I also used the following code to check the previous year values against last year's previous values without altering the structure of the table:

processed_dbf = processed_dbf.sort_values(
     ["utility_id_ferc1", "start_date", "report_year"]
)

group = processed_dbf.groupby(
     ["utility_id_ferc1", "oandm_expense_type"]
)

processed_dbf["prev_match_current_year_values"] = group.apply(
     lambda x: (
          x.prev_yr_amt.shift(-1) == x.annual_oandm_expense
     )
)

processed_dbf["last_year"] = group.apply(
     lambda x: (x.report_year.max()==x.report_year)
)

We don't expect any of the most recent ("last year") values to have any values to compare against (because there is no previous year that equals the most recent year of data!) , so we'll want to filter those out when comparing previous/current year values.

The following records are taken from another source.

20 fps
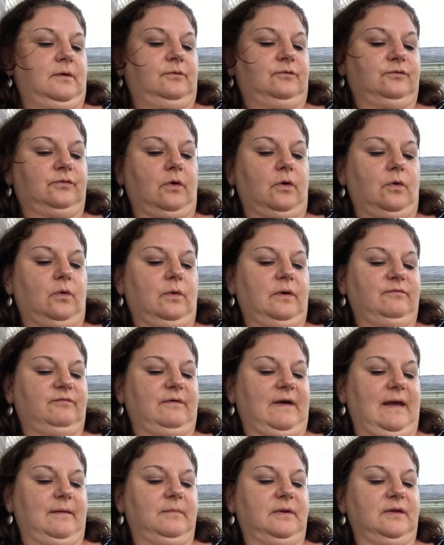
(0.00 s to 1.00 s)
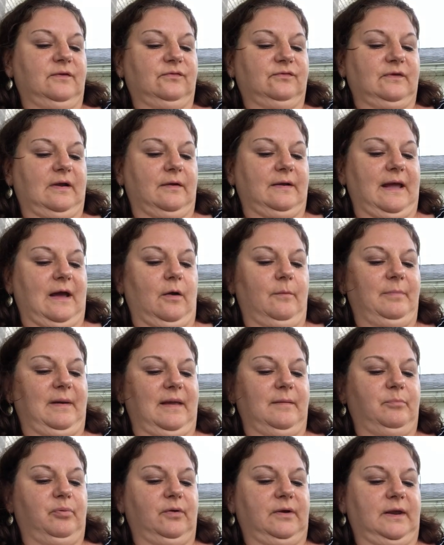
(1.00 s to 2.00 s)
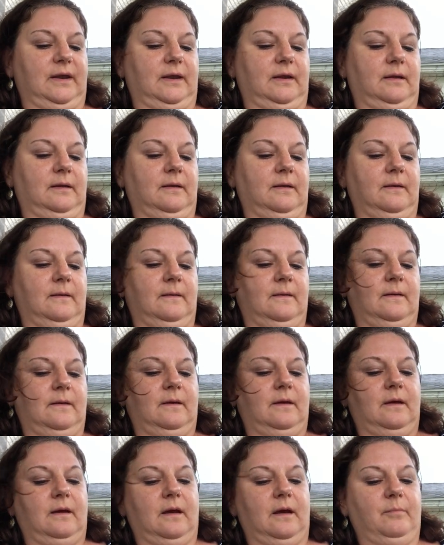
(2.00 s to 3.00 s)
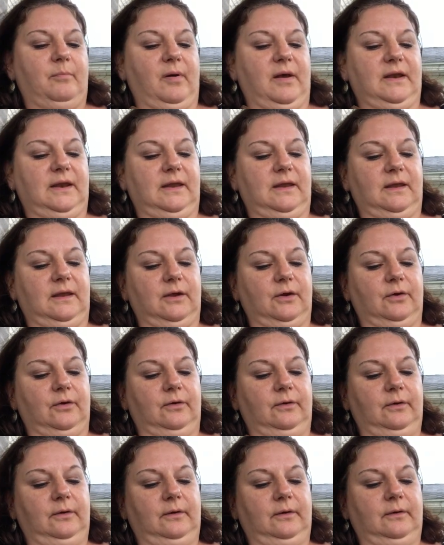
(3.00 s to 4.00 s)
So if I'm going to start out by putting a bunny earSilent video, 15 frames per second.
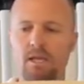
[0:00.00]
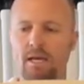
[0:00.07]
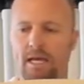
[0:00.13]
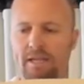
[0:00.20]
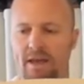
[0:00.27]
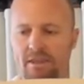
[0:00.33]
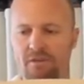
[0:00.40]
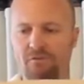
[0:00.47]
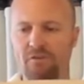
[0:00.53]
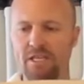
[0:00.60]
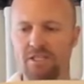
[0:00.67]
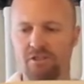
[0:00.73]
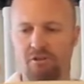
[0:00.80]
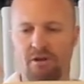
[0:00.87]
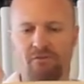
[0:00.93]
Another
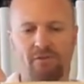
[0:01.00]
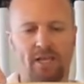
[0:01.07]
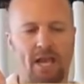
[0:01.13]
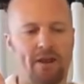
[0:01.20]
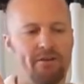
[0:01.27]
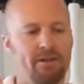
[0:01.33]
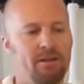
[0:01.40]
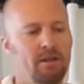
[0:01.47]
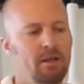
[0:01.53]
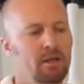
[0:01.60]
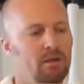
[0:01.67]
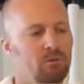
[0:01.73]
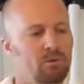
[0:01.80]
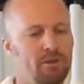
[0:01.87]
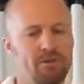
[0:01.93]
feature I've carried
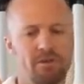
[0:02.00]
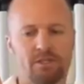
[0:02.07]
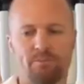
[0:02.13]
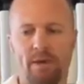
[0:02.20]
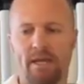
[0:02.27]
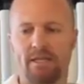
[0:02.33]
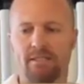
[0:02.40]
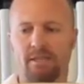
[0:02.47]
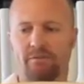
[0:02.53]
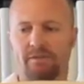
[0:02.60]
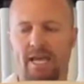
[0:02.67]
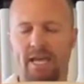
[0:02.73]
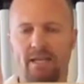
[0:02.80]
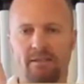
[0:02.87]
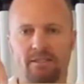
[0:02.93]
with this bat is I've
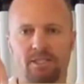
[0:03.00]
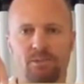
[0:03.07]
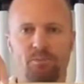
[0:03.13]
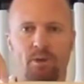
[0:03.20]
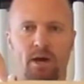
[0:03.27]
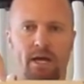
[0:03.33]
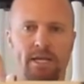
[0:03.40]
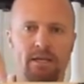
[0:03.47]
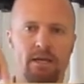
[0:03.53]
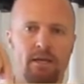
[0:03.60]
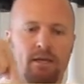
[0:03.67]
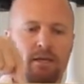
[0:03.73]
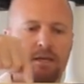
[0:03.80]
taken the spine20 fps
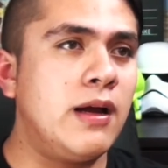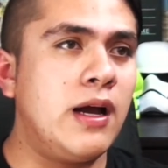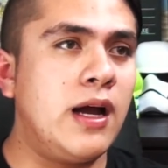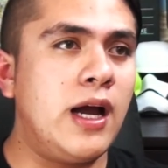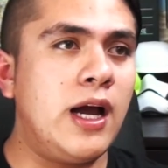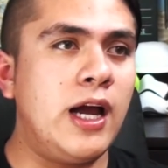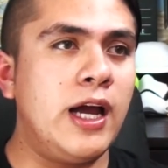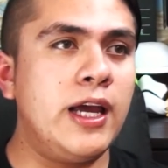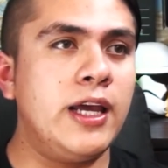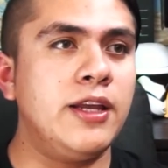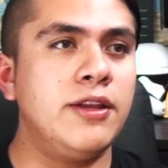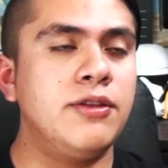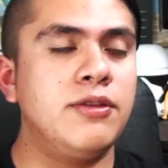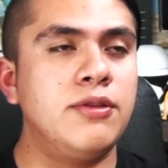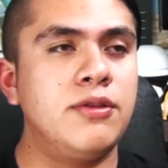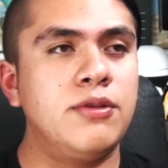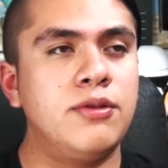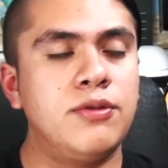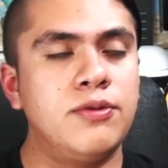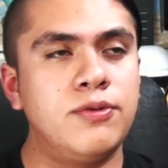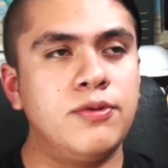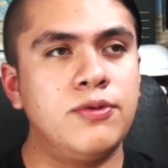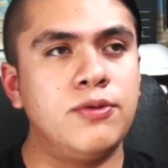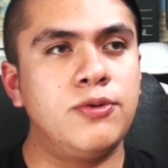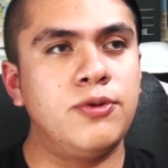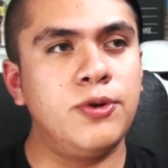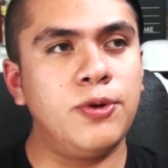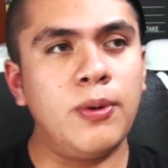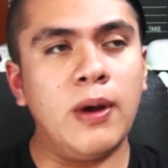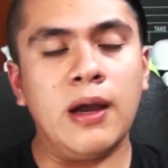I
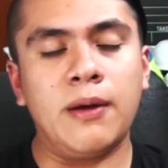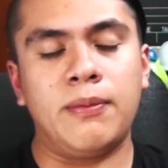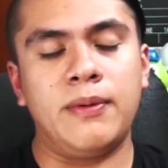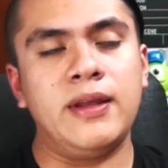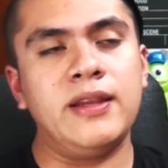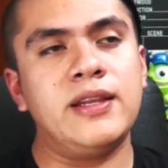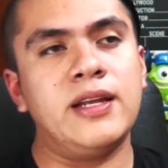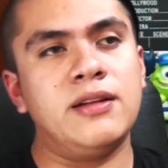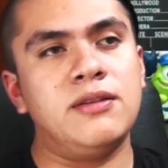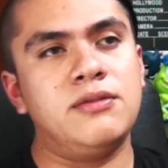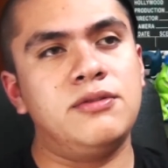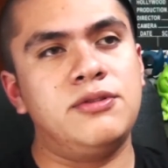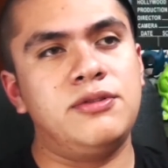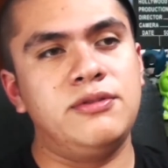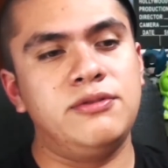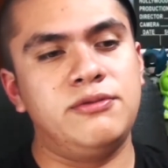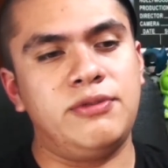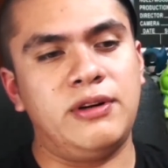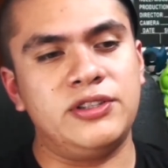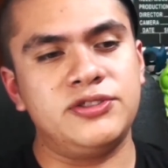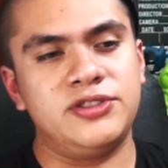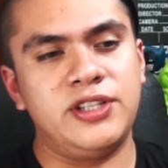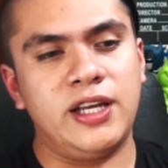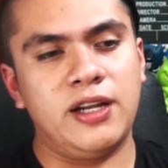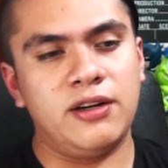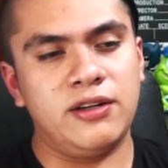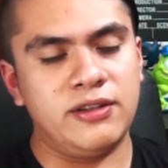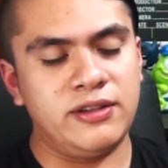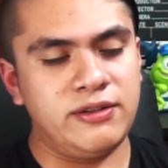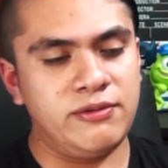do agree that
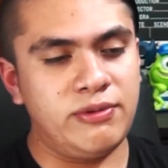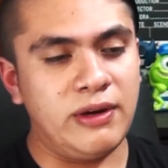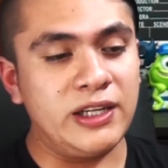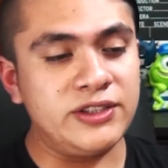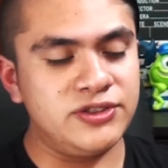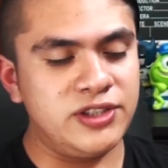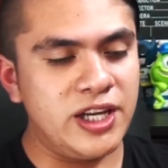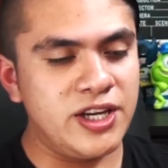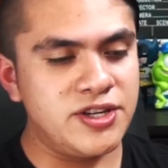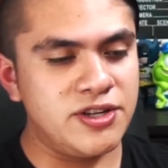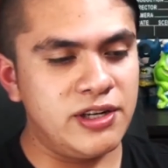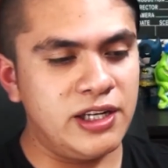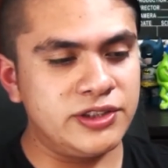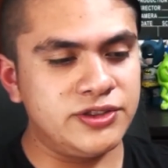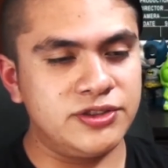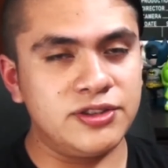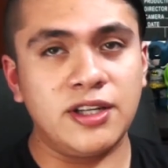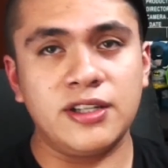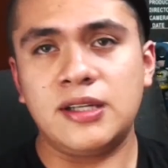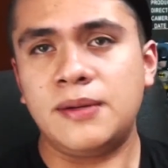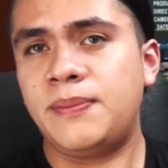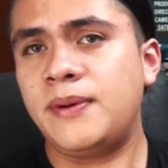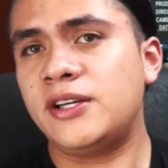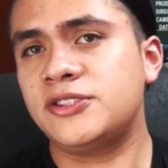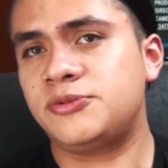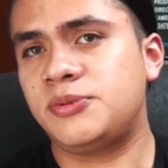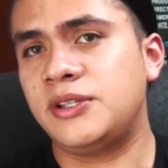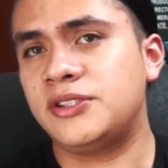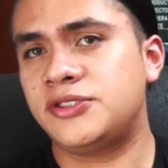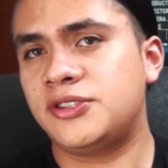translation is not the
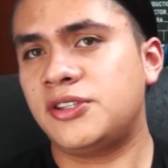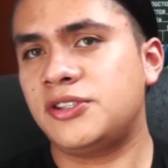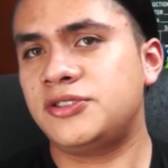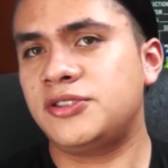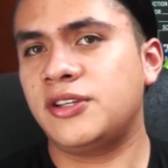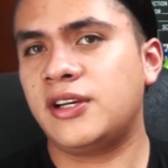best resource.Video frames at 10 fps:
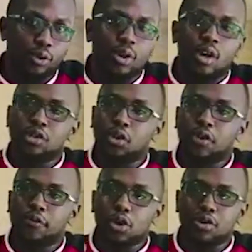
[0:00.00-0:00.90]
So if you're
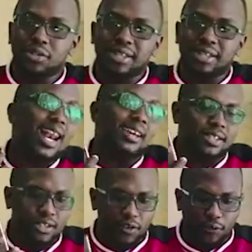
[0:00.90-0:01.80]
using the Galaxy Z
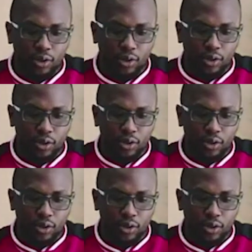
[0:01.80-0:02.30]
Fold two,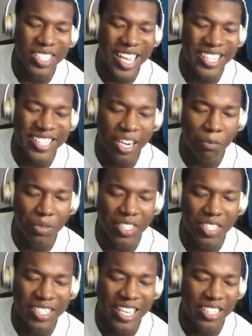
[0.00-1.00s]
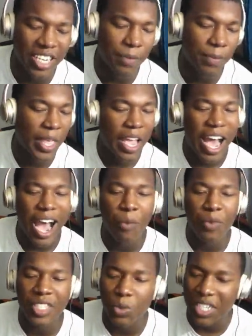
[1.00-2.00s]
Assassinate him. Please assassinate him.
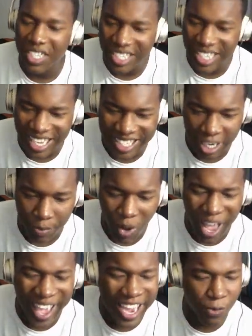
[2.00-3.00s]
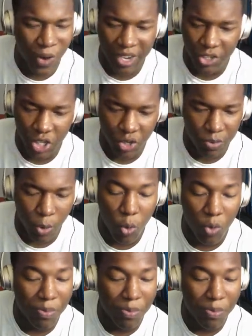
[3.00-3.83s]
I wish he would have assassinated, bro. I hate riot shooters, bro,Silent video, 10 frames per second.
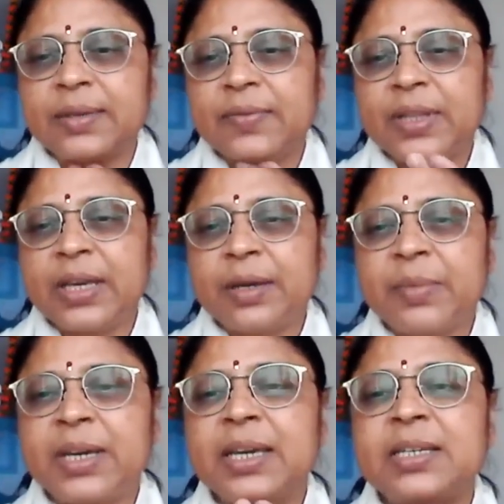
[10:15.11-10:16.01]
Vedika
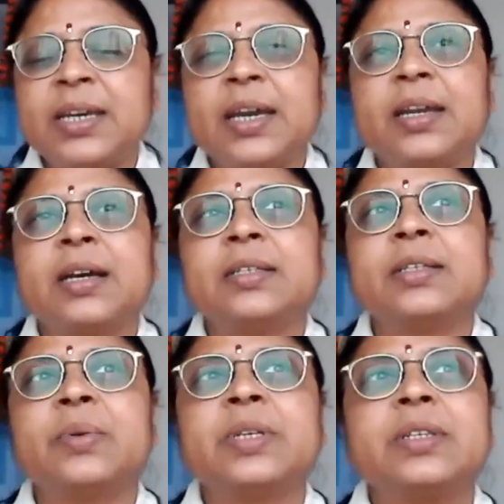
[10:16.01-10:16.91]
Makhija had asked the
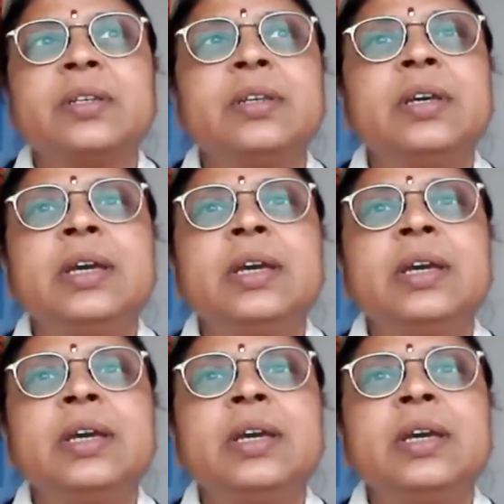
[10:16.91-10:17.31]
question,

jrea-rmi commented 1 year ago

using previous year values to supplement and correct current year values would certainly be nice. The instances when the previous year was not a reporting year, it adds an extra year of data, which is mostly valuable for new respondents (over getting some 1993 data). Correcting data for sign errors would also be nice. And I'd rather have the extended/corrected data in a single column for the output tables in general, knowing that we can reference the raw data tables to check specific errors we're seeing.

previous/current year seems the same as starting/end of year balances to me.